Masalah anggaran pertahanan dan pembengkakan utang pinjaman luar negeri mendapat sorotan Ikrar Nusa Bhakti terkait rencana Debat Capres-Cawapres Ketiga di Istora Senayan, Jakarta, Minggu 7 Januari 2024. Debat yang KPU gelar kali ini mengangkat tema “Pertahanan, Keamanan, Hubungan Internasional, Globalisasi, Geopolitik, dan Politik Luar Negeri”.
Ikrar menambahkan, apakah benar pengadaan Alutsista bekas lantaran dinamika geopolitik di Laut China Selatan. Masalahnya, saat ini tidak dalam situasi perang.
“Camkan, Indonesia bukan negara preclaimed seperti Filipina. Kita memang mempunyai Zona Ekonomi Eksklusif (ZEE) di Kepulauan Natuna, tapi hubungan Indonesia dan China sangat baik, (kita) tidak bermusuhan. Dan, Indonesia juga menentang ketegangan di Laut China Selatan,” cetus mantan Dubes Republik Indonesia untuk Republik Tunisia tersebut.
Pengadaan Alutsista Bekas Pernah di Tolak Menhan Yuwono
Ia berpendapat, jika kebutuhann ya untuk mengganti armada jet tempur TNI yang habis masa baktinya, kenapa yang mau Menteri Pertahanan Prabowo Subianto beli adalah pesawat bekas.

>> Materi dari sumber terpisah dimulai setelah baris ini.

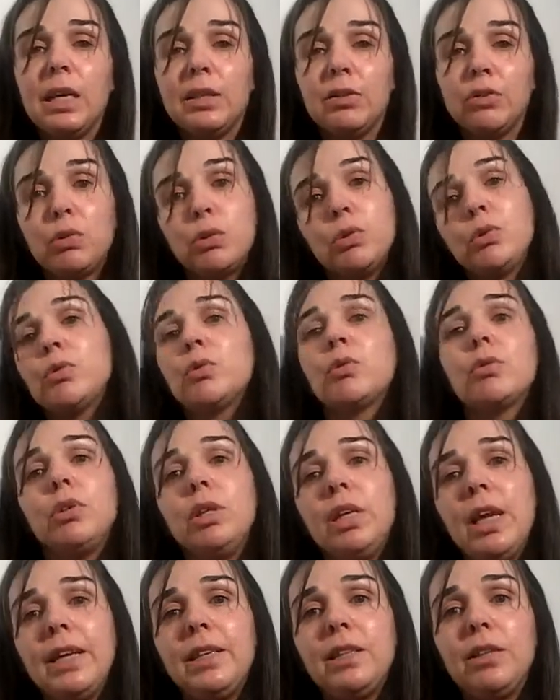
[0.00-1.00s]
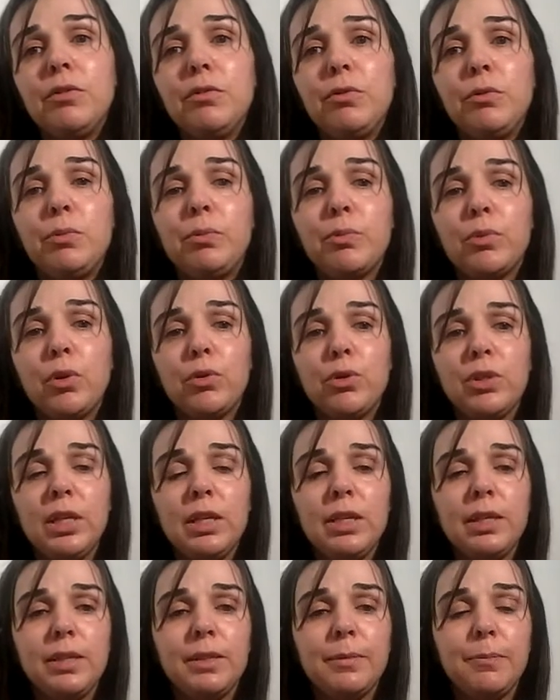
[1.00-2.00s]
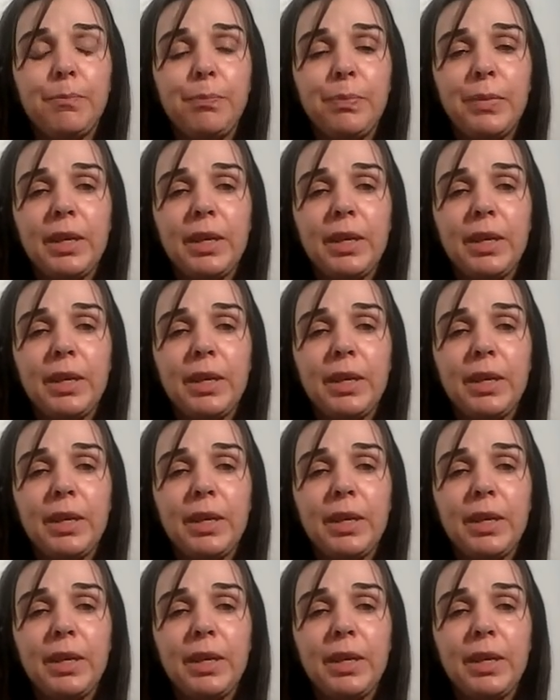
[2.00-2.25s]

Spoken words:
through creative process.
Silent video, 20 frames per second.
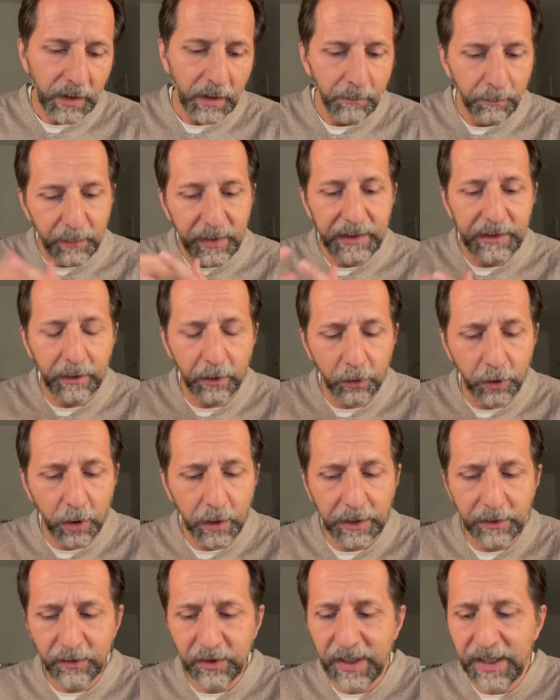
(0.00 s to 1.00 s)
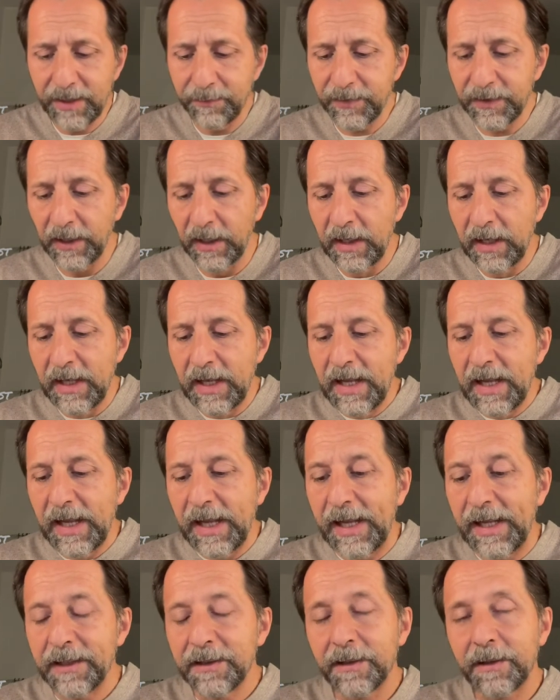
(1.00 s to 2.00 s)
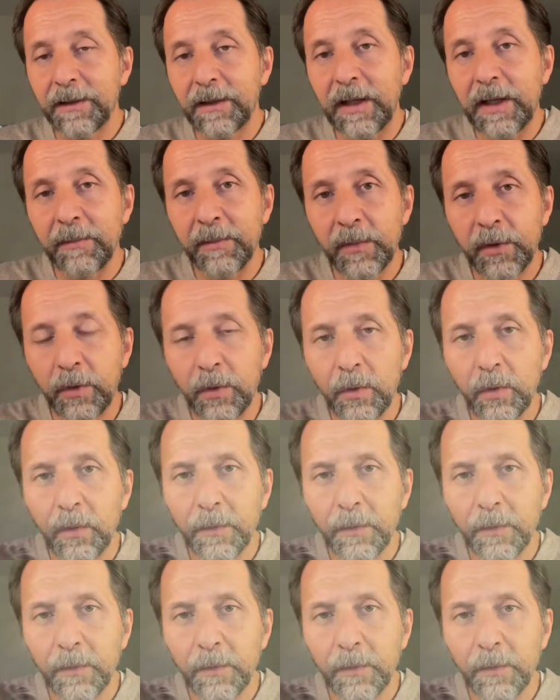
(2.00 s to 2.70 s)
Peter, John, and James, asked them to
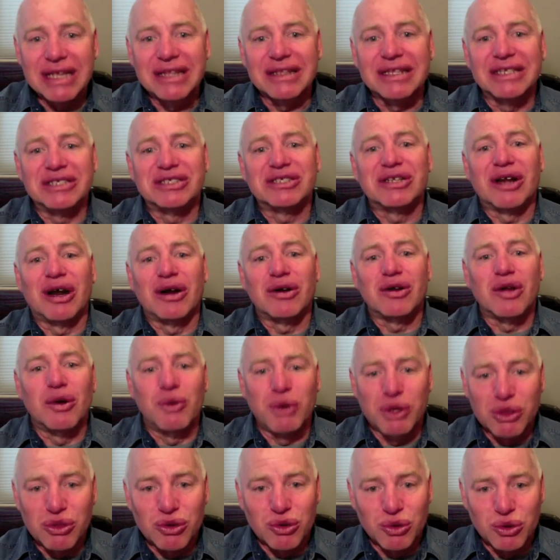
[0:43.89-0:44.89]
to start
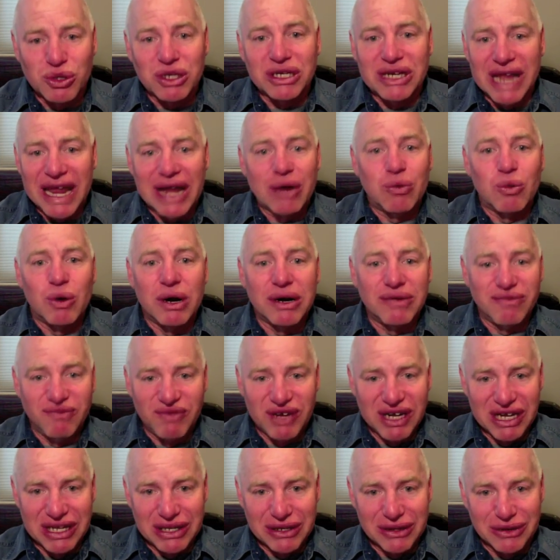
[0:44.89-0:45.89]
going through the day one
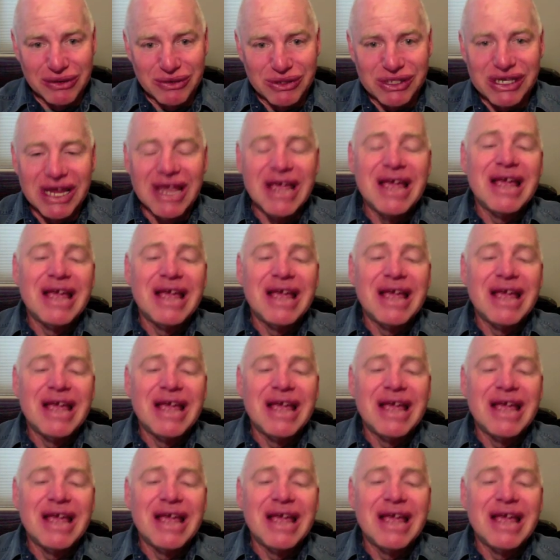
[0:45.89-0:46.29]
videos.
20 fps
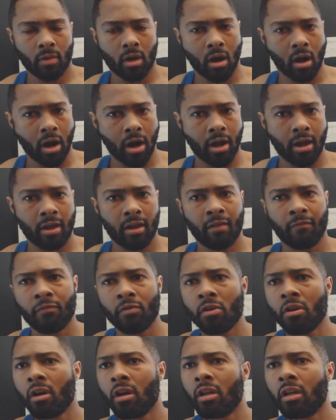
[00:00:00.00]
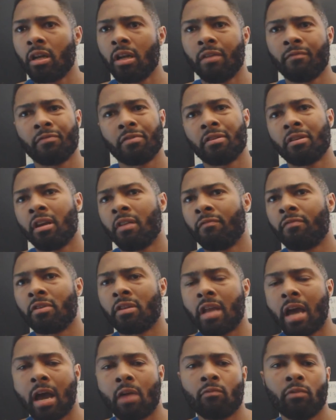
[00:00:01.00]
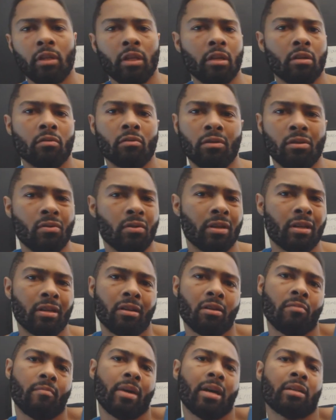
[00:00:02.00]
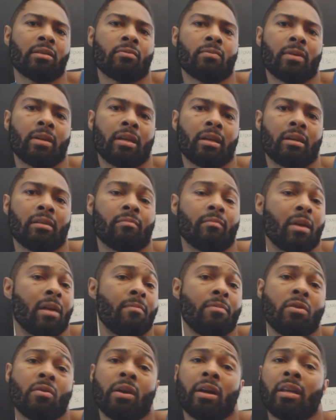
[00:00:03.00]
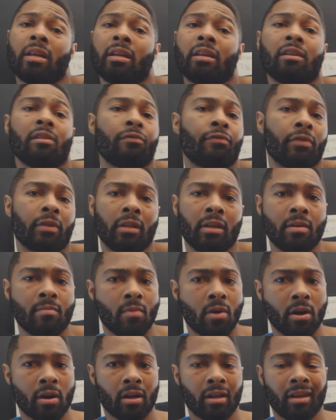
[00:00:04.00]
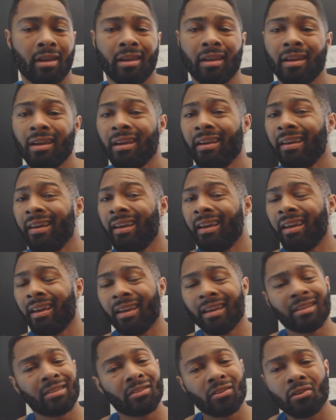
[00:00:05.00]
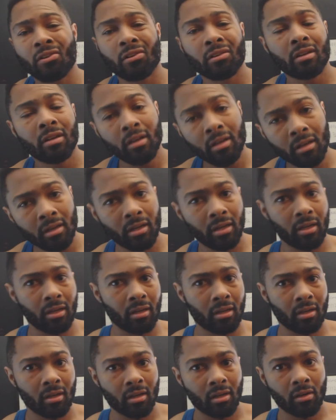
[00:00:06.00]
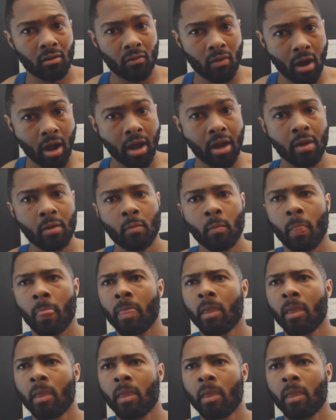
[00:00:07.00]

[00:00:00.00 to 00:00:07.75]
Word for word: All right. If you're not really gonna do it, then don't mess with it. Maybe you ain't into affiliate marketing. It's all good, right?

Padahal, lanjut Ikrar, pada masa Presiden Susilo Bambang Yudhoyono (SBY), kabinet Indonesia pernah menolak hibah pesawat Mirage bekas dari Qatar. Saat itu Menhan Yuwono Sudarsono menolak pemberian itu dengan pertimbangan biaya perawatan mahal.
Selain itu, ada kemungkinan Indonesia pada akhirnya tergantung pada ketersediaan suku cadang pesawat dari negara asal jet tempur itu yakni Pancis.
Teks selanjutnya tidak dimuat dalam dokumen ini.